= WHAT YOU HAVE TO DO =
The records that follow are to be reproduced exactly. Any pictures in them are left out.

= DATA FOR ANALYSIS =
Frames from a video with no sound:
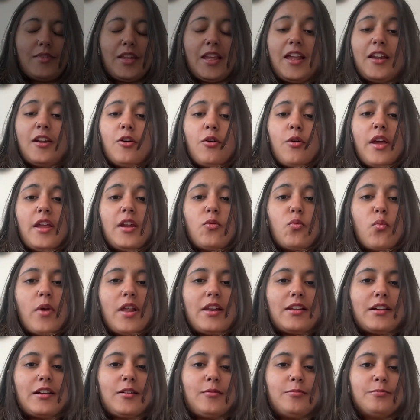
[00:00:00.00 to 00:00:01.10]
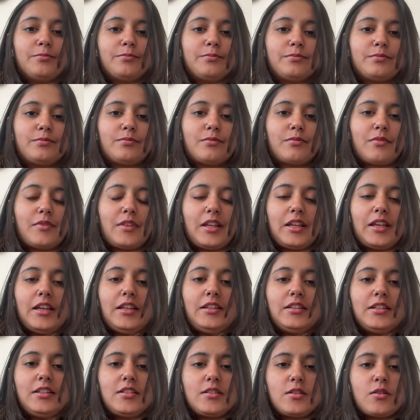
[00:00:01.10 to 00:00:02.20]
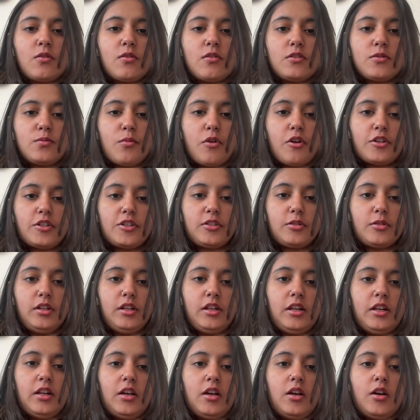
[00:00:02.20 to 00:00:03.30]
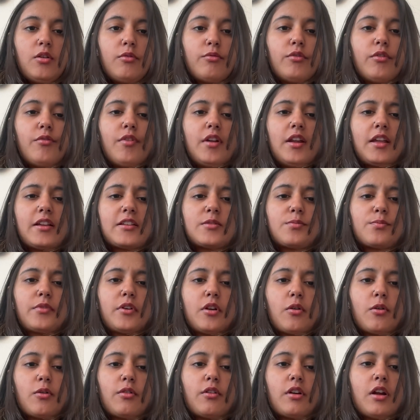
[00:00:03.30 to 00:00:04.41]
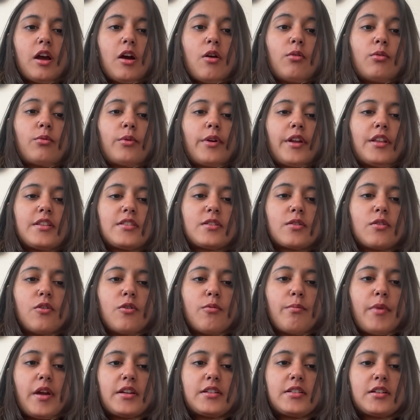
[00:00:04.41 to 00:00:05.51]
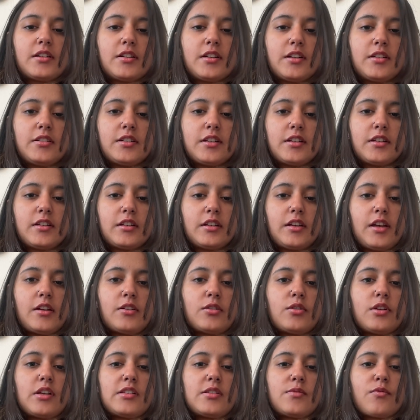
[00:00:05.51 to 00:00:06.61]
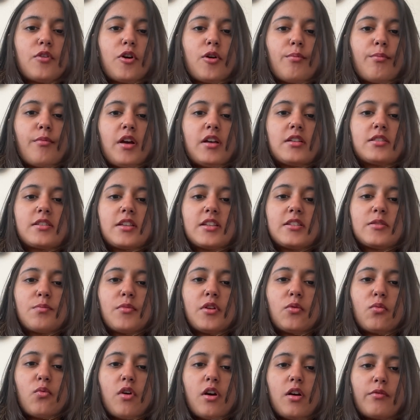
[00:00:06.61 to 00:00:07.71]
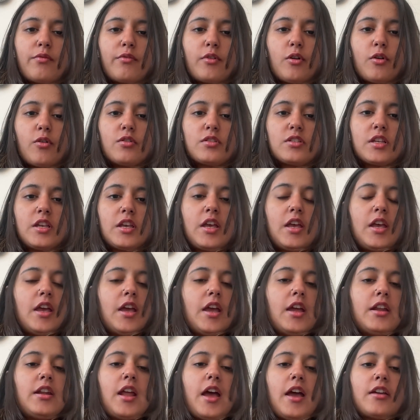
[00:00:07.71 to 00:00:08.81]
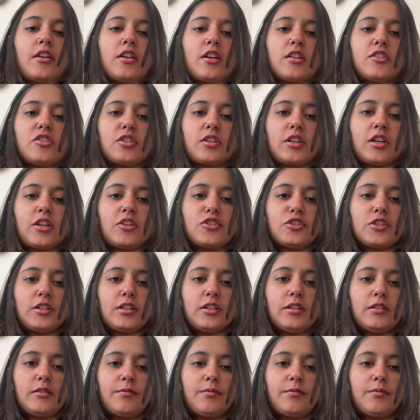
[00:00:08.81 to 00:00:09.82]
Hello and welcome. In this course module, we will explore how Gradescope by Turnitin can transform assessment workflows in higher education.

= WRITTEN ANSWER =
Frames from a video with no sound:
[00:00:00.00 to 00:00:01.10]
[00:00:01.10 to 00:00:02.20]
[00:00:02.20 to 00:00:03.30]
[00:00:03.30 to 00:00:04.41]
[00:00:04.41 to 00:00:05.51]
[00:00:05.51 to 00:00:06.61]
[00:00:06.61 to 00:00:07.71]
[00:00:07.71 to 00:00:08.81]
[00:00:08.81 to 00:00:09.82]
Hello and welcome. In this course module, we will explore how Gradescope by Turnitin can transform assessment workflows in higher education.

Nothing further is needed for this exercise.